Viewpoint: Rid our streets of cocaine curse
Tuesday, 15 January 2008
As if parents of teenagers did not have enough to worry about, the arrival of cheap cocaine - heavily doctored - in Northern Ireland has added another danger to health and well-being. When the street price is down to £10 a gram, from the usual £40-50, dealers know they will be able to lure more young people into their snare.
The fall in the dollar's value has increased the volume of cocaine from
South America arriving in Europe, where it is redistributed by the major
drug barons. They use budget airlines to reach new markets with a cheap
product - and Ireland has had the misfortune to be chosen as a suitable
destination, with criminal gangs north and south well placed to find
gullible young customers.
Here, the PSNI and Revenue and Customs
have combined to try to stem the flow of cocaine into the country, mostly
from Amsterdam, and are having some success. Four men, including three
Dutchmen, have been arrested at Belfast International Airport in the last
three months, allegedly carrying drugs worth a total of over £100,000, but
it is feared that many more shipments are getting through.
Cocaine
has long been a drug of choice for the rich and famous - who can afford the
rehabilitation they inevitably need - but it is now within the reach of many
more young people. They may be tempted by cut-price offers, to get them
hooked, and then they have no way of telling what they are buying. According
to the police, a product that arrives 50-60% pure can be "bulked out"

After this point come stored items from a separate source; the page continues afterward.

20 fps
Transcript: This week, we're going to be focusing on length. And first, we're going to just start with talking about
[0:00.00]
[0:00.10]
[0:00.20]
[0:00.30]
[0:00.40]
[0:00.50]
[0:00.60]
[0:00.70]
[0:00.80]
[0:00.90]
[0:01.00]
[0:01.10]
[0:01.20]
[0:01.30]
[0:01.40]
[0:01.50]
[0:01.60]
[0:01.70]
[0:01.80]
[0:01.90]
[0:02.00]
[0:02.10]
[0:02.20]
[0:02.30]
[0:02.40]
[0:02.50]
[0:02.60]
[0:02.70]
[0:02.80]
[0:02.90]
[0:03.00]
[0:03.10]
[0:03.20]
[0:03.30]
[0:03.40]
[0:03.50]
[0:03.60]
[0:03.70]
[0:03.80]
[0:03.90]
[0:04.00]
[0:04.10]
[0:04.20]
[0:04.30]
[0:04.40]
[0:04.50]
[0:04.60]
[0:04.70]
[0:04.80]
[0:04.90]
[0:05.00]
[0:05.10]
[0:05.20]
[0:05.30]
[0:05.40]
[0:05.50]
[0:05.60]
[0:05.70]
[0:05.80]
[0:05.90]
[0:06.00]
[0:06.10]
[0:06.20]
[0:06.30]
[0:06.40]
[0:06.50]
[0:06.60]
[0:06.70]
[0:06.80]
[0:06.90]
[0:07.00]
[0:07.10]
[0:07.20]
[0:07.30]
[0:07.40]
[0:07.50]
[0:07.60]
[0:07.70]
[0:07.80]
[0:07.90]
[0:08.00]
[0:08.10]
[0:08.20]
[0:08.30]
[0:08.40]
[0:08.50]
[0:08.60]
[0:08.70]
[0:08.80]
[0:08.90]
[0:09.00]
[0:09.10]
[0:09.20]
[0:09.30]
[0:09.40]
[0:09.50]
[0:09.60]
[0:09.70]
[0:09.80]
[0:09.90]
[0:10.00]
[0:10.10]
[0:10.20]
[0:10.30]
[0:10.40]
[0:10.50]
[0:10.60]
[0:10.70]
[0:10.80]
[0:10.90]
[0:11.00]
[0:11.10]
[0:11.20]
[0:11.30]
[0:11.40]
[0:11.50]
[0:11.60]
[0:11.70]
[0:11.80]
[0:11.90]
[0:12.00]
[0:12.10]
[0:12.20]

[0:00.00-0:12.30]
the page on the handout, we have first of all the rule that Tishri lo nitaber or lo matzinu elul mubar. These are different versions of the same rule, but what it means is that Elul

, to make higher profits, until its purity is no more than 2%.
With
this kind of profit margin, dealers can extend their business far beyond the
usual urban outlets - to many parts of rural Ulster. Young people, who read
about the habits of envied celebrities, now have a chance to emulate them,
without being aware of the danger to their physical and mental health.

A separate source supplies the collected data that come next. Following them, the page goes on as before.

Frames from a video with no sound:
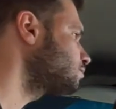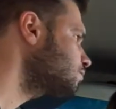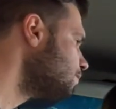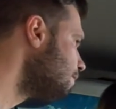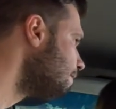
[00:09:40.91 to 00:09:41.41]

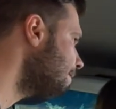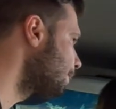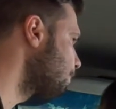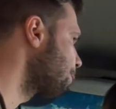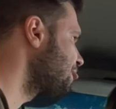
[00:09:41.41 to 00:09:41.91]
with an
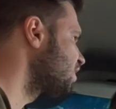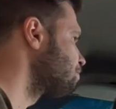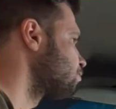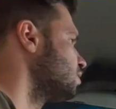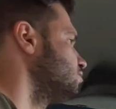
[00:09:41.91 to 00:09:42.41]

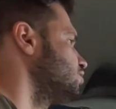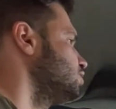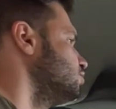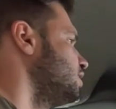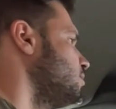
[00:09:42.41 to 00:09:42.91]
amazing
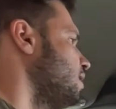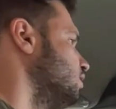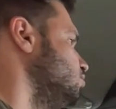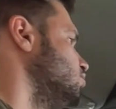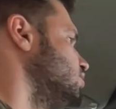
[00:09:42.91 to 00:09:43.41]
view over
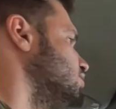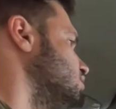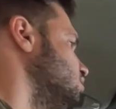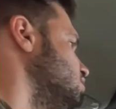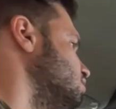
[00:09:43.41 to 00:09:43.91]
Lake
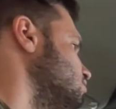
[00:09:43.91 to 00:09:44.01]
Cecita.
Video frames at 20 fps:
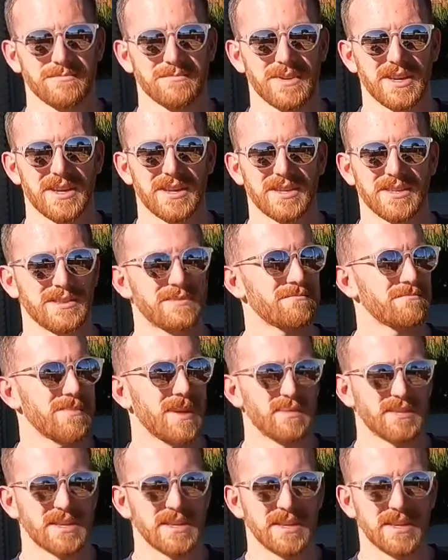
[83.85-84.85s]
because
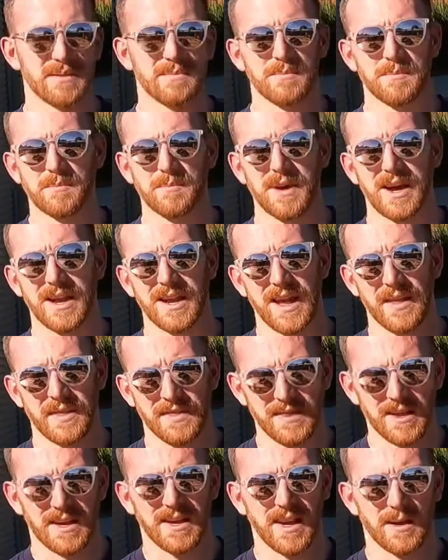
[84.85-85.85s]
I'm silly, but I think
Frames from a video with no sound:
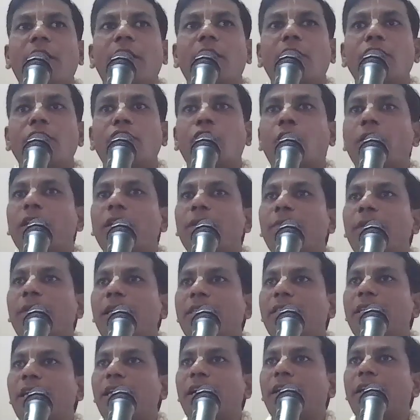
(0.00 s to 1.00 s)
you know, showing
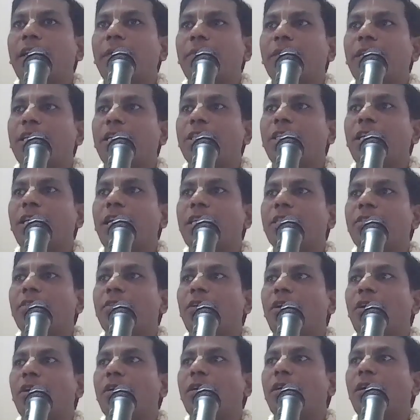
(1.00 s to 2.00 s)
mercy on him. Krishna
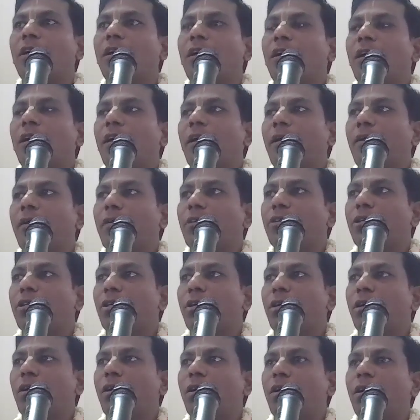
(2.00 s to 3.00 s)
is not, you
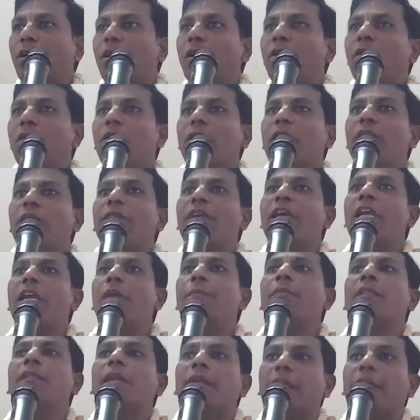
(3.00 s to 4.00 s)
know, giving
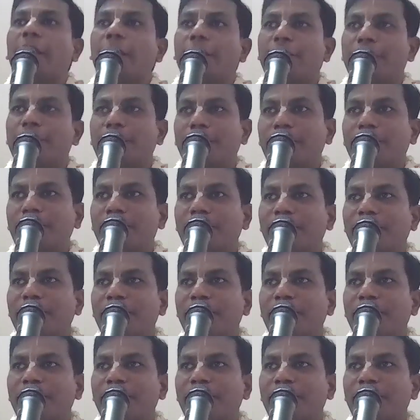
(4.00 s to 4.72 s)
him that energy.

The war on cocaine, before it tightens its grip, must be fought on many
different levels. The US drug agency keeps up a constant battle, in South
America, and suspected import routes, to Europe, are closely monitored. The
best intelligence sources, of course, come from insiders, as drug shipments
pass through many hands.
In Northern Ireland, the most effective
defence against drugs is education about their effects, among young people
and their parents. While experimentation with alcohol may be part of growing
up, experimenting with drugs is a far more damaging and deadly pursuit. Here
is one area of crime that the PSNI cannot play down, because of lack of
manpower. Whatever it takes to get dealers out of the pubs and clubs, and
into the courts, the responsible adult population will back them.